Extracted records:
━━━━━━━━━━━━━━━━━━━━
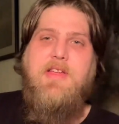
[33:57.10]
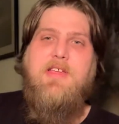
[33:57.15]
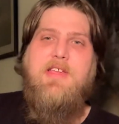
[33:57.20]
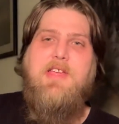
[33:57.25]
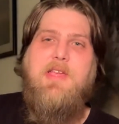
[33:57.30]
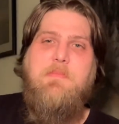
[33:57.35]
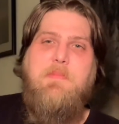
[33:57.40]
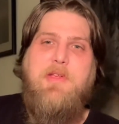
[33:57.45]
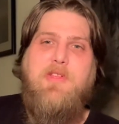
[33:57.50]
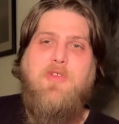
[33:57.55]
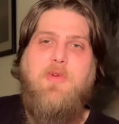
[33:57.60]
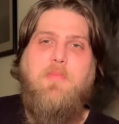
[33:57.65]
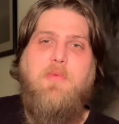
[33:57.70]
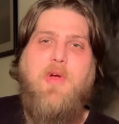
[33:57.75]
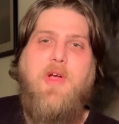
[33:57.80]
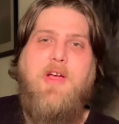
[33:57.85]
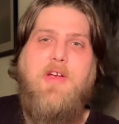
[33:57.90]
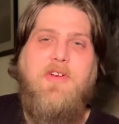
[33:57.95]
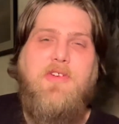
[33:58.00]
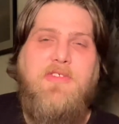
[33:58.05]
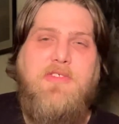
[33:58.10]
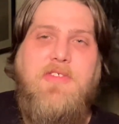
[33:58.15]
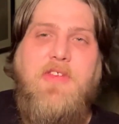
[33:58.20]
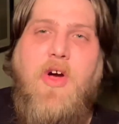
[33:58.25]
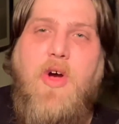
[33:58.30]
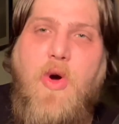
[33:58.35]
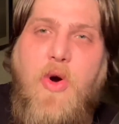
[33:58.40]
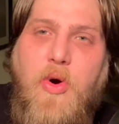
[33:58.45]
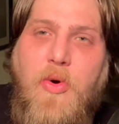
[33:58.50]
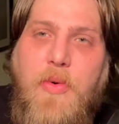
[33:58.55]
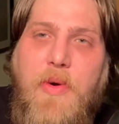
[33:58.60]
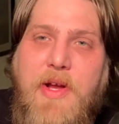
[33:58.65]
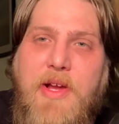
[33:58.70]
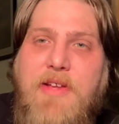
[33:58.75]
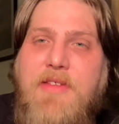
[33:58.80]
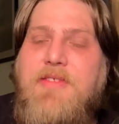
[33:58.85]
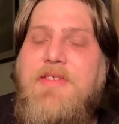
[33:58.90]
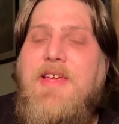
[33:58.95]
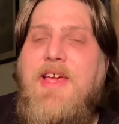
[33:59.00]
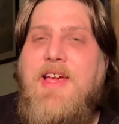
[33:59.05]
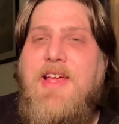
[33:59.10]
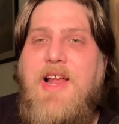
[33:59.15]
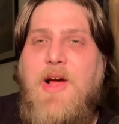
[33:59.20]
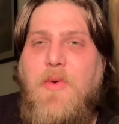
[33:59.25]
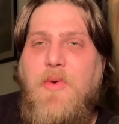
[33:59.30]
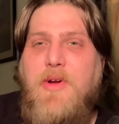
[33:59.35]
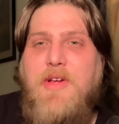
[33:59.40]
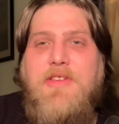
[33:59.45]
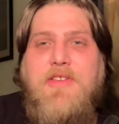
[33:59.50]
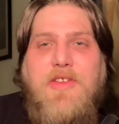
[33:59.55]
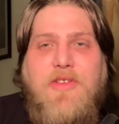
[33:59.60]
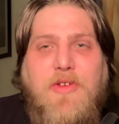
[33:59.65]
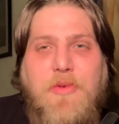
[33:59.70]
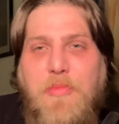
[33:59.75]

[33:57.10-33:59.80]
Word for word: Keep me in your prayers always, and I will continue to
━━━━━━━━━━━━━━━━━━━━
Set down the complete material exactly, but do not include the images.

[33:57.10]
[33:57.15]
[33:57.20]
[33:57.25]
[33:57.30]
[33:57.35]
[33:57.40]
[33:57.45]
[33:57.50]
[33:57.55]
[33:57.60]
[33:57.65]
[33:57.70]
[33:57.75]
[33:57.80]
[33:57.85]
[33:57.90]
[33:57.95]
[33:58.00]
[33:58.05]
[33:58.10]
[33:58.15]
[33:58.20]
[33:58.25]
[33:58.30]
[33:58.35]
[33:58.40]
[33:58.45]
[33:58.50]
[33:58.55]
[33:58.60]
[33:58.65]
[33:58.70]
[33:58.75]
[33:58.80]
[33:58.85]
[33:58.90]
[33:58.95]
[33:59.00]
[33:59.05]
[33:59.10]
[33:59.15]
[33:59.20]
[33:59.25]
[33:59.30]
[33:59.35]
[33:59.40]
[33:59.45]
[33:59.50]
[33:59.55]
[33:59.60]
[33:59.65]
[33:59.70]
[33:59.75]

[33:57.10-33:59.80]
Word for word: Keep me in your prayers always, and I will continue to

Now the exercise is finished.